## [Exercise instructions]
No pictures go into the copy. Write out exactly the lines below from the one containing "(568.77 s to 569.77 s)" through the one containing "(584.77 s to 585.77 s)".

## [Stored data entries]
╭──
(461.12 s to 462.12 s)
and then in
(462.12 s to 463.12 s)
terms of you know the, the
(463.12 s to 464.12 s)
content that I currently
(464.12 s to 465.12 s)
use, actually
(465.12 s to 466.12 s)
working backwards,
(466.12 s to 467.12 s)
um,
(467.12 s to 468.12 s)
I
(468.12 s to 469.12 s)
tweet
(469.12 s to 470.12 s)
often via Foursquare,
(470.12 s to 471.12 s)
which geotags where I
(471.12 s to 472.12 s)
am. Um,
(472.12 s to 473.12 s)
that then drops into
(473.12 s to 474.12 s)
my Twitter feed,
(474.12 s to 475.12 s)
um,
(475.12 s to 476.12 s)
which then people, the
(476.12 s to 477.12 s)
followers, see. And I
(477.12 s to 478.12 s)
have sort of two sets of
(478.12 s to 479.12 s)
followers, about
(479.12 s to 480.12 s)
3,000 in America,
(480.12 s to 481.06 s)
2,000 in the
╰──
╭──
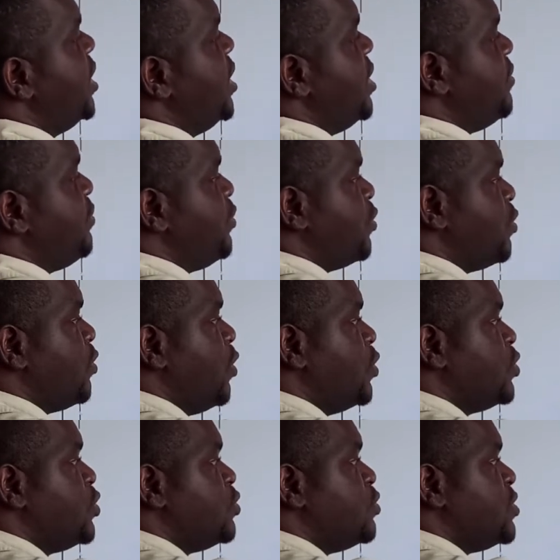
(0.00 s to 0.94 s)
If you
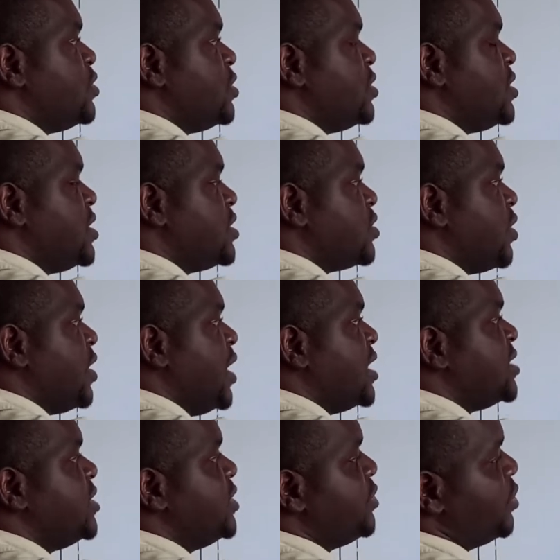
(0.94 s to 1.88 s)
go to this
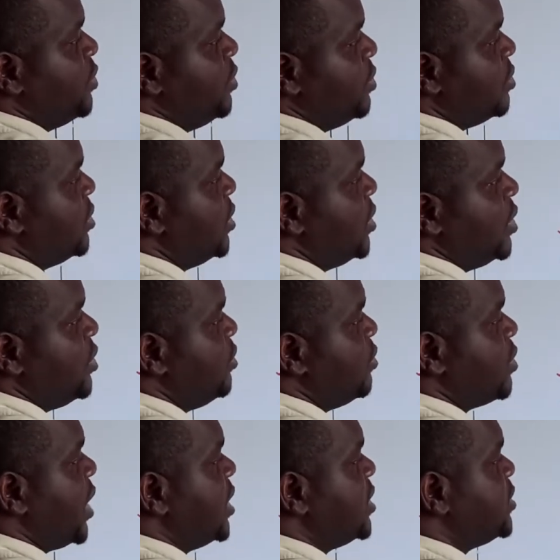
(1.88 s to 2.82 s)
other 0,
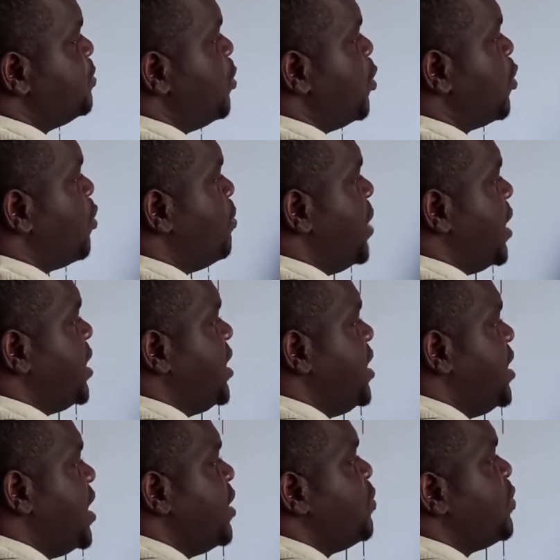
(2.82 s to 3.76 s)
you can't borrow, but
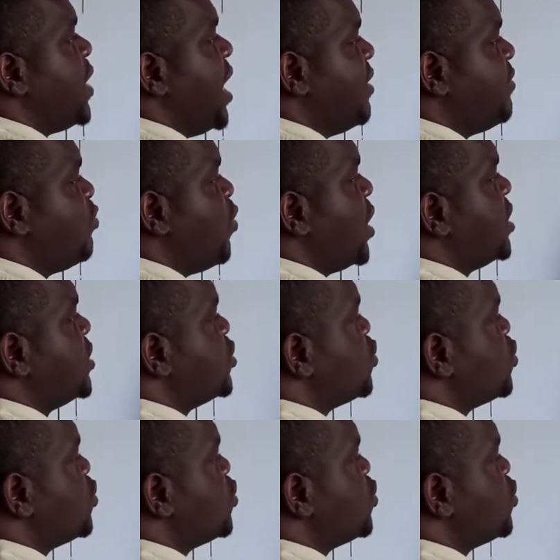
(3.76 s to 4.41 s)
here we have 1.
╰──
╭──
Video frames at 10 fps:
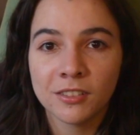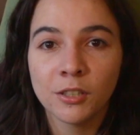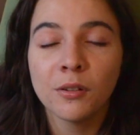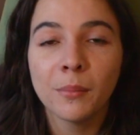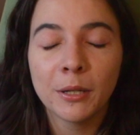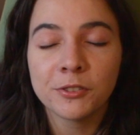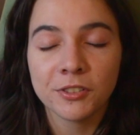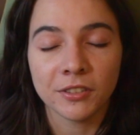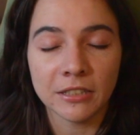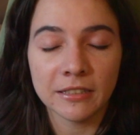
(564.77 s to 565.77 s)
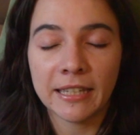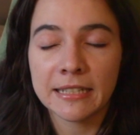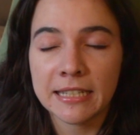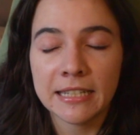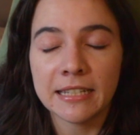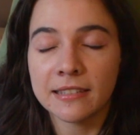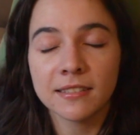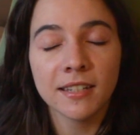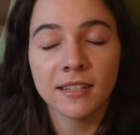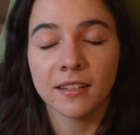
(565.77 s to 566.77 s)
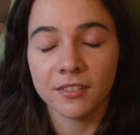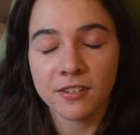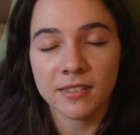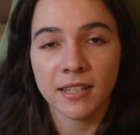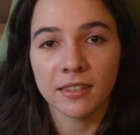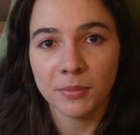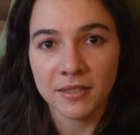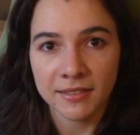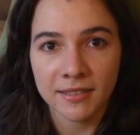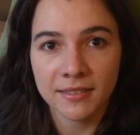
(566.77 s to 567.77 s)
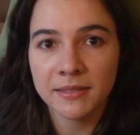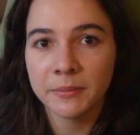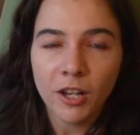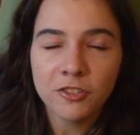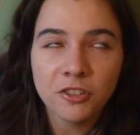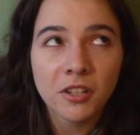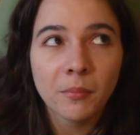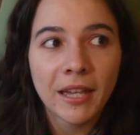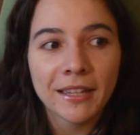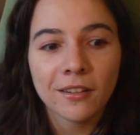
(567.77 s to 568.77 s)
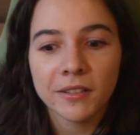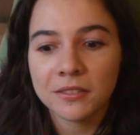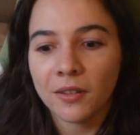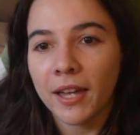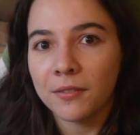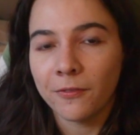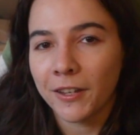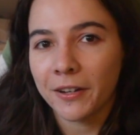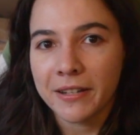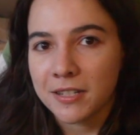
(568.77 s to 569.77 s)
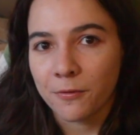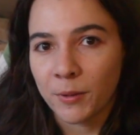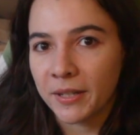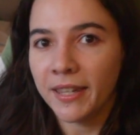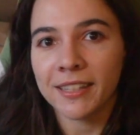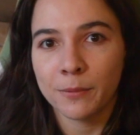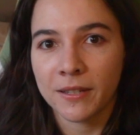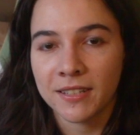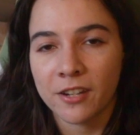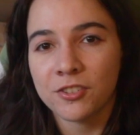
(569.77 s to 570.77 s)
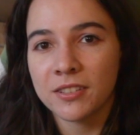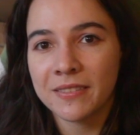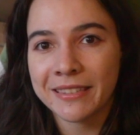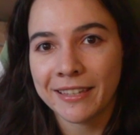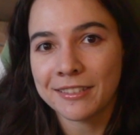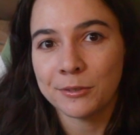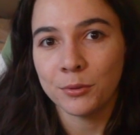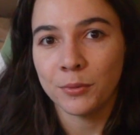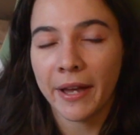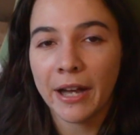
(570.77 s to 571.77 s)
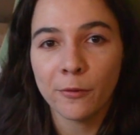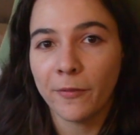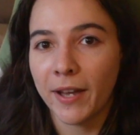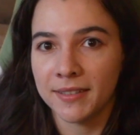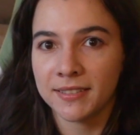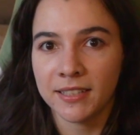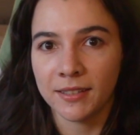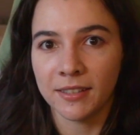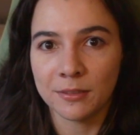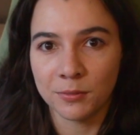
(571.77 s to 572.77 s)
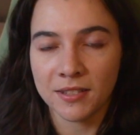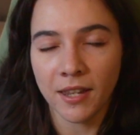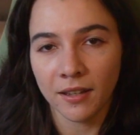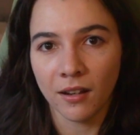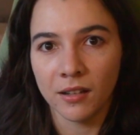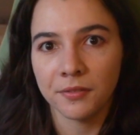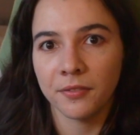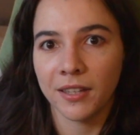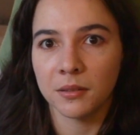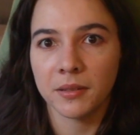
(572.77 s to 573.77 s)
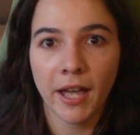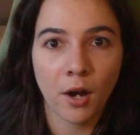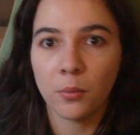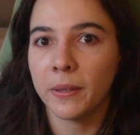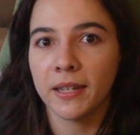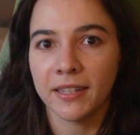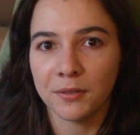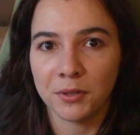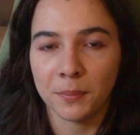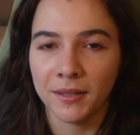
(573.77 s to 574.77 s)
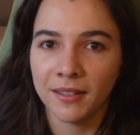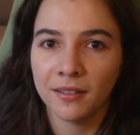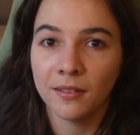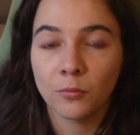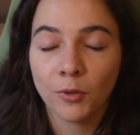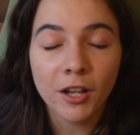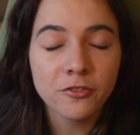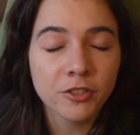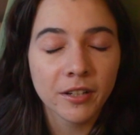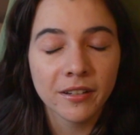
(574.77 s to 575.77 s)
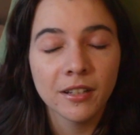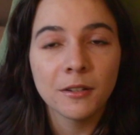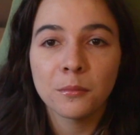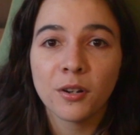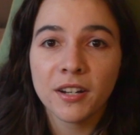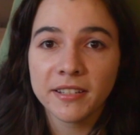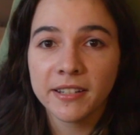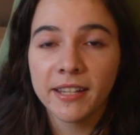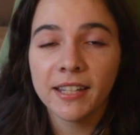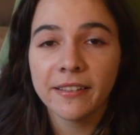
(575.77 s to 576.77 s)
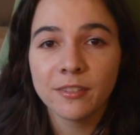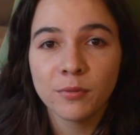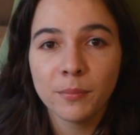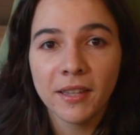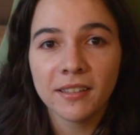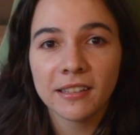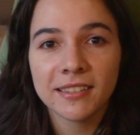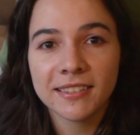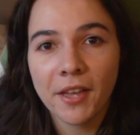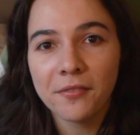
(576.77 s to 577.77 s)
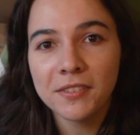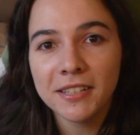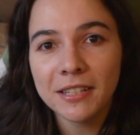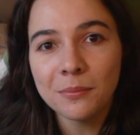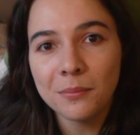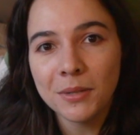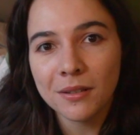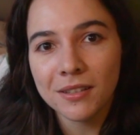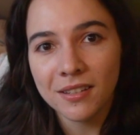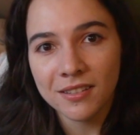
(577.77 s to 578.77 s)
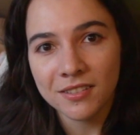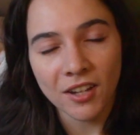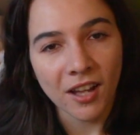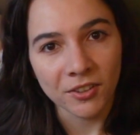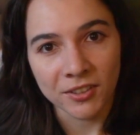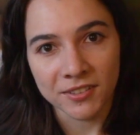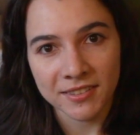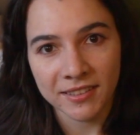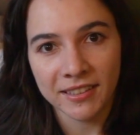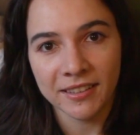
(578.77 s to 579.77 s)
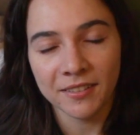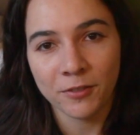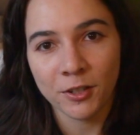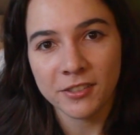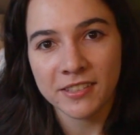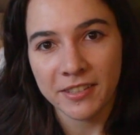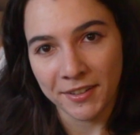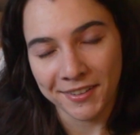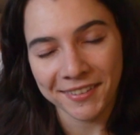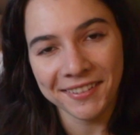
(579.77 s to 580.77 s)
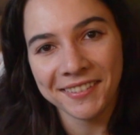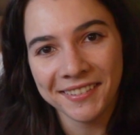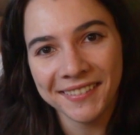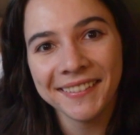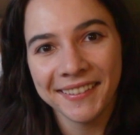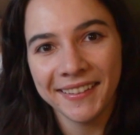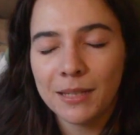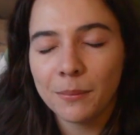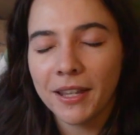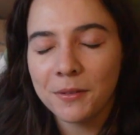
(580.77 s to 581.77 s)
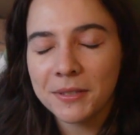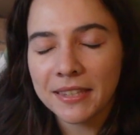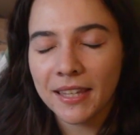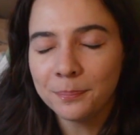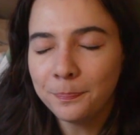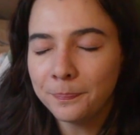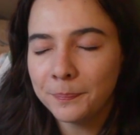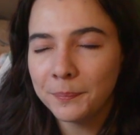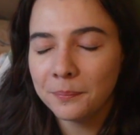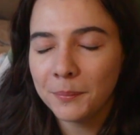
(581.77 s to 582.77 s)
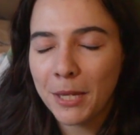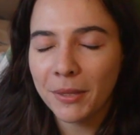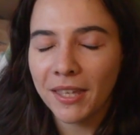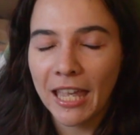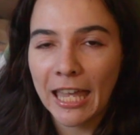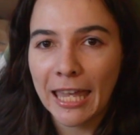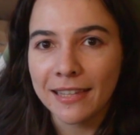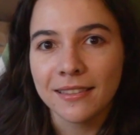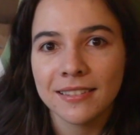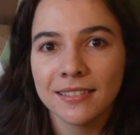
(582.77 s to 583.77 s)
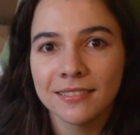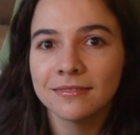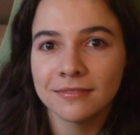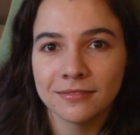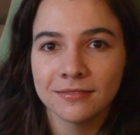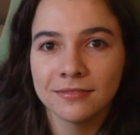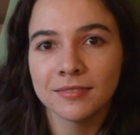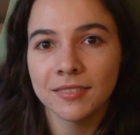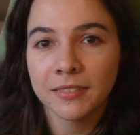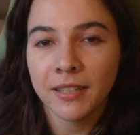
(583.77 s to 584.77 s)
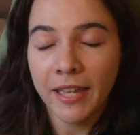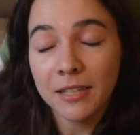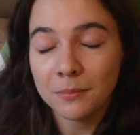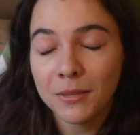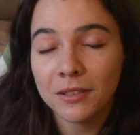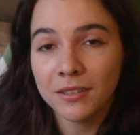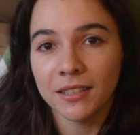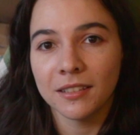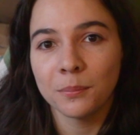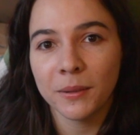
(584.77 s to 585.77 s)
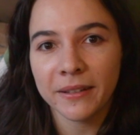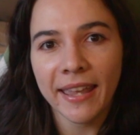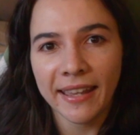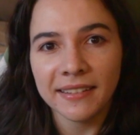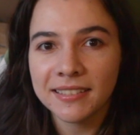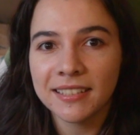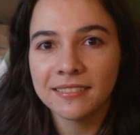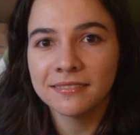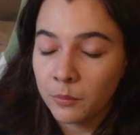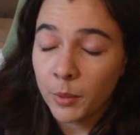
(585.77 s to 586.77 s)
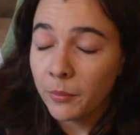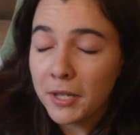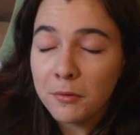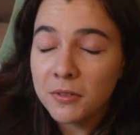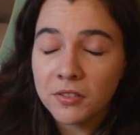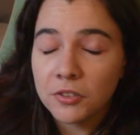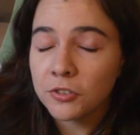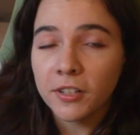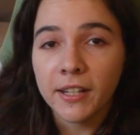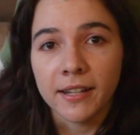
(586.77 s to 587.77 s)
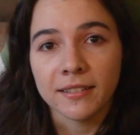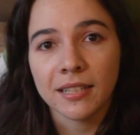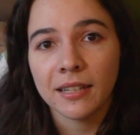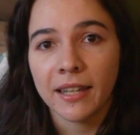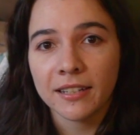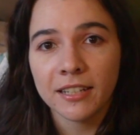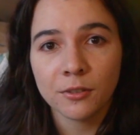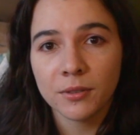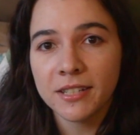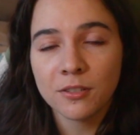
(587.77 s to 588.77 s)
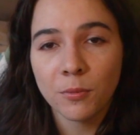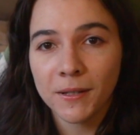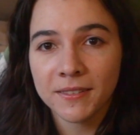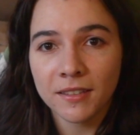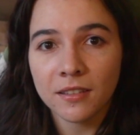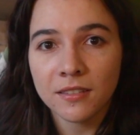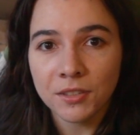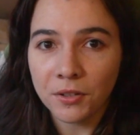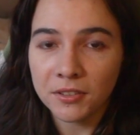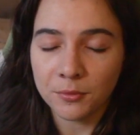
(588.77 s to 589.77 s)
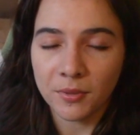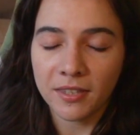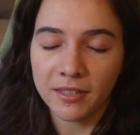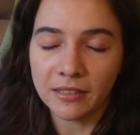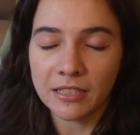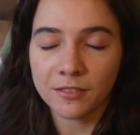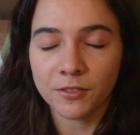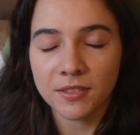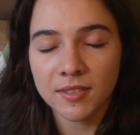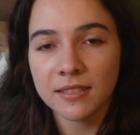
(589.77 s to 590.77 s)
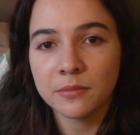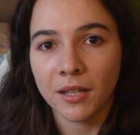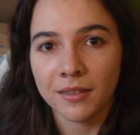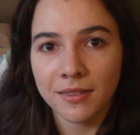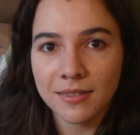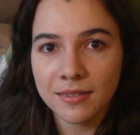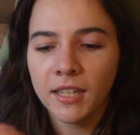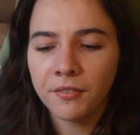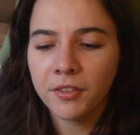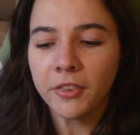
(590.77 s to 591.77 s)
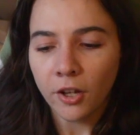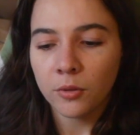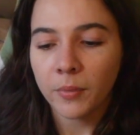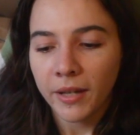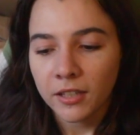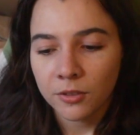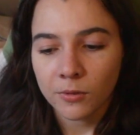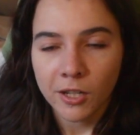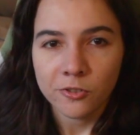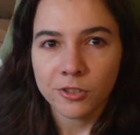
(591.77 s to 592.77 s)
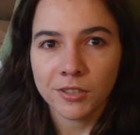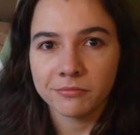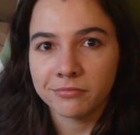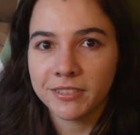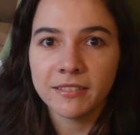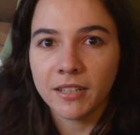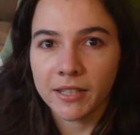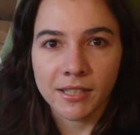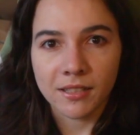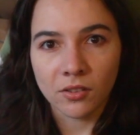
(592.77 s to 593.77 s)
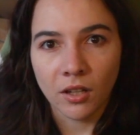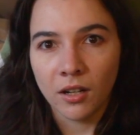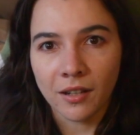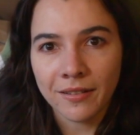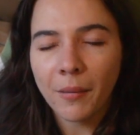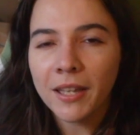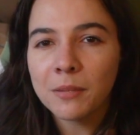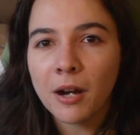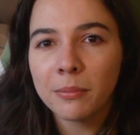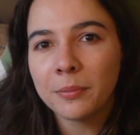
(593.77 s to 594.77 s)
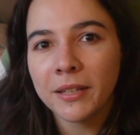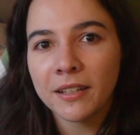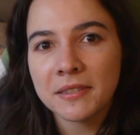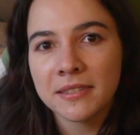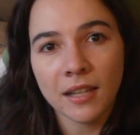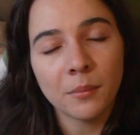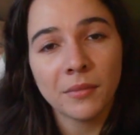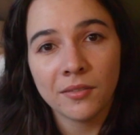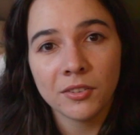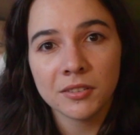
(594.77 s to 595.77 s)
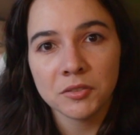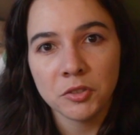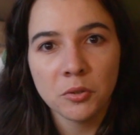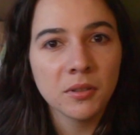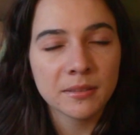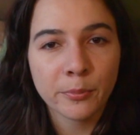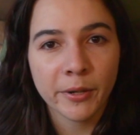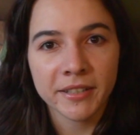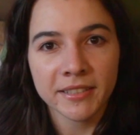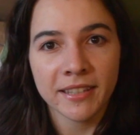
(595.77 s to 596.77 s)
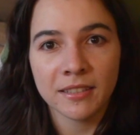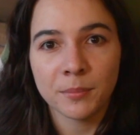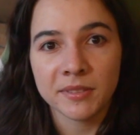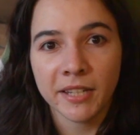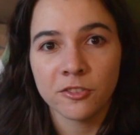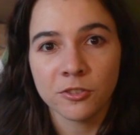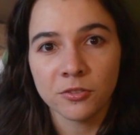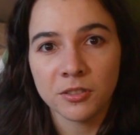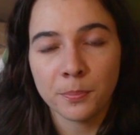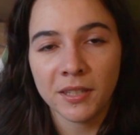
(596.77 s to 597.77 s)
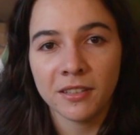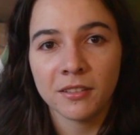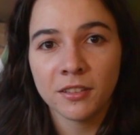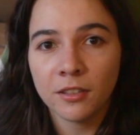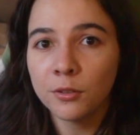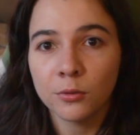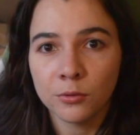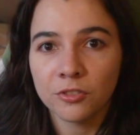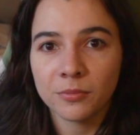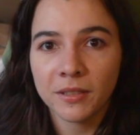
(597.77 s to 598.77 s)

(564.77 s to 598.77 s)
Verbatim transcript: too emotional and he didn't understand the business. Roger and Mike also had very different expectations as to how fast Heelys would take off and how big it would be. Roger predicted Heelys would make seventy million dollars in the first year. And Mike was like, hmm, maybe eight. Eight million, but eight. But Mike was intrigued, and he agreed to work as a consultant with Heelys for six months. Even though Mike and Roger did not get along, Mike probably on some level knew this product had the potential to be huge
╰──
## [Written answer]
(568.77 s to 569.77 s)
(569.77 s to 570.77 s)
(570.77 s to 571.77 s)
(571.77 s to 572.77 s)
(572.77 s to 573.77 s)
(573.77 s to 574.77 s)
(574.77 s to 575.77 s)
(575.77 s to 576.77 s)
(576.77 s to 577.77 s)
(577.77 s to 578.77 s)
(578.77 s to 579.77 s)
(579.77 s to 580.77 s)
(580.77 s to 581.77 s)
(581.77 s to 582.77 s)
(582.77 s to 583.77 s)
(583.77 s to 584.77 s)
(584.77 s to 585.77 s)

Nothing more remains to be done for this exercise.